The unhappy couple have sold their story to the tabloids via a pair of journalists from South West News who donned the guise of Second Life avatars to get the scoop. What dedication. I don’t know many journalists who can send an email with an attachment properly, so well done to them. It is all a bit sad though, isn’t it? Lonely introverted people seek an outlet for their more adventurous side only for their online romances to turn to real romances before going horribly wrong due to other online romances. Or due to online sex with a virtual prostitute as in one of the many incidents in this case.
It’s much healthier to engage in more natural activities on the internet. For example, take my dalliance with online backgammon. It was lots of fun, although I got beaten by lots of very skilful Turkish men who were interested to know whether or not I was a woman and when they found out I was a man would refuse to play me again even if they were thrashing me.
My backgammon obsession came during a short-lived bleak and lonely period, which was enlivened by my one and only virtual sex encounter.
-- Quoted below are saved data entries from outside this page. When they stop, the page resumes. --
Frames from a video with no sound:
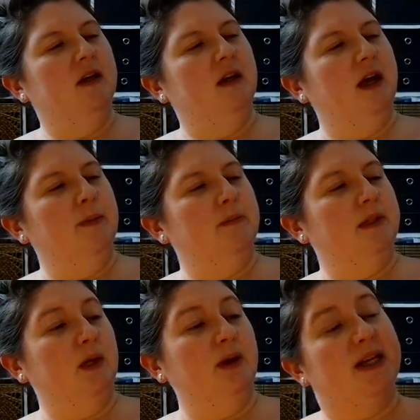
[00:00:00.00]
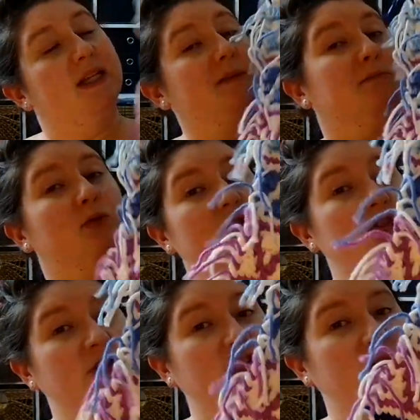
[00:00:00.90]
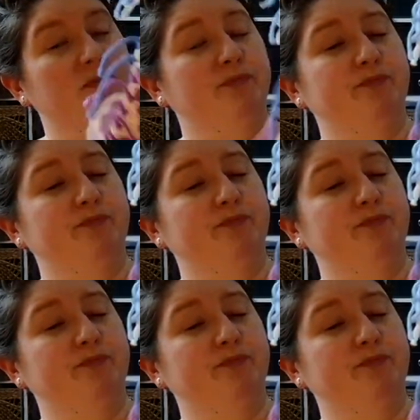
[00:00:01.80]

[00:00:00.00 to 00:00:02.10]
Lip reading: It's quite a simple construction,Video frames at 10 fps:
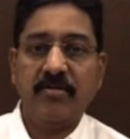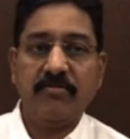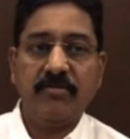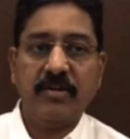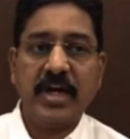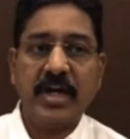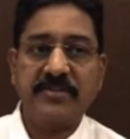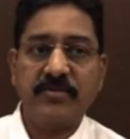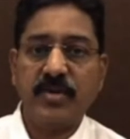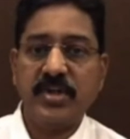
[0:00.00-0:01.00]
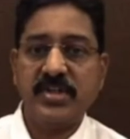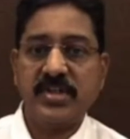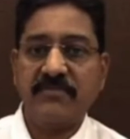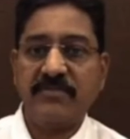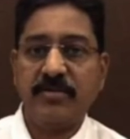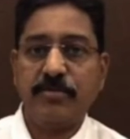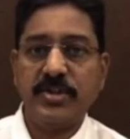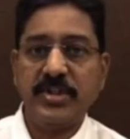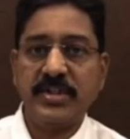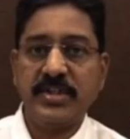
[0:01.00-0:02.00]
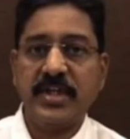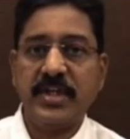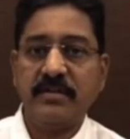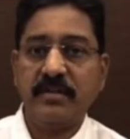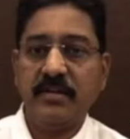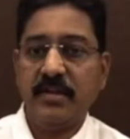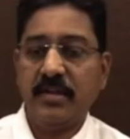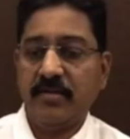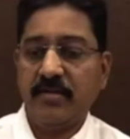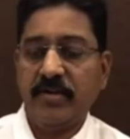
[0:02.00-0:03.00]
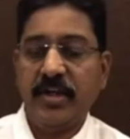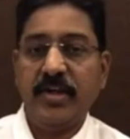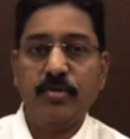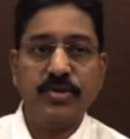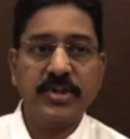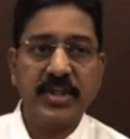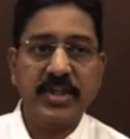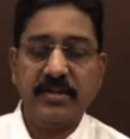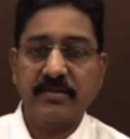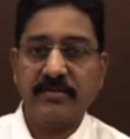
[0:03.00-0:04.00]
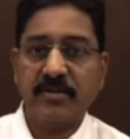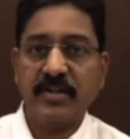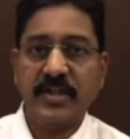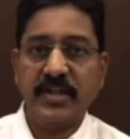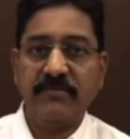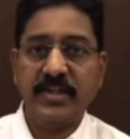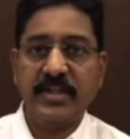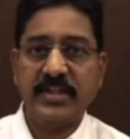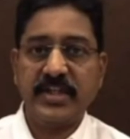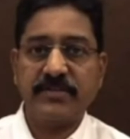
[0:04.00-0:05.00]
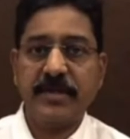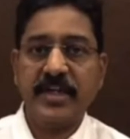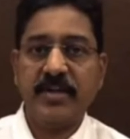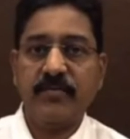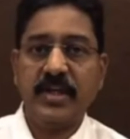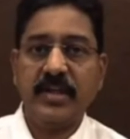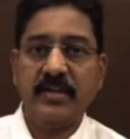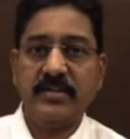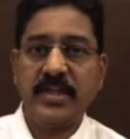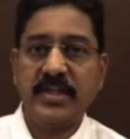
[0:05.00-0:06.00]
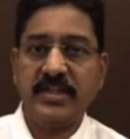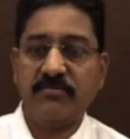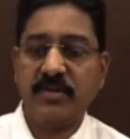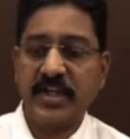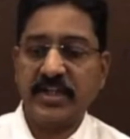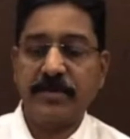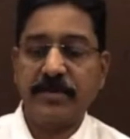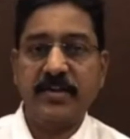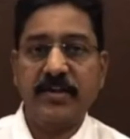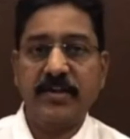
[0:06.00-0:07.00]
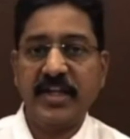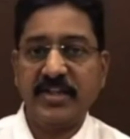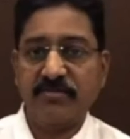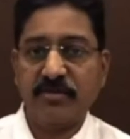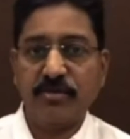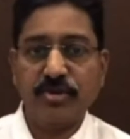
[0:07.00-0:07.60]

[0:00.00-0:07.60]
afterwards, after the procedure is done, we did an OCT, saw that everything is expanded well. The stent is quite expanded. Areas were also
It seems that most people go into Second Life to pull and have online carryings on. I promise you, hand on heart, that I started playing online backgammon with an American lady purely with the intention of getting my checkers home first. But you can chat while you play and, you know, one thing lead to another. What can I say? My online personality is sparkling and uninhibited unlike the shy and retiring real life me.
The romance didn’t last and I didn’t agree to marry that American lady I never met. She didn’t ask. How rude? But it was a bizarre chance encounter that could never have happened in real life. Maybe I’ve experienced just a tiny bit of the excitement Dave Pollard and Amy Taylor found in Second Life. But I knew that it would burn my beautiful red hair. Pasty Trevellion is staying locked inside my hard drive… for now.
Lots of love and don’t get sucked into cyberspace. ‘Only virtual love can break your heart’ as Neil Young’s avatar would probably sing.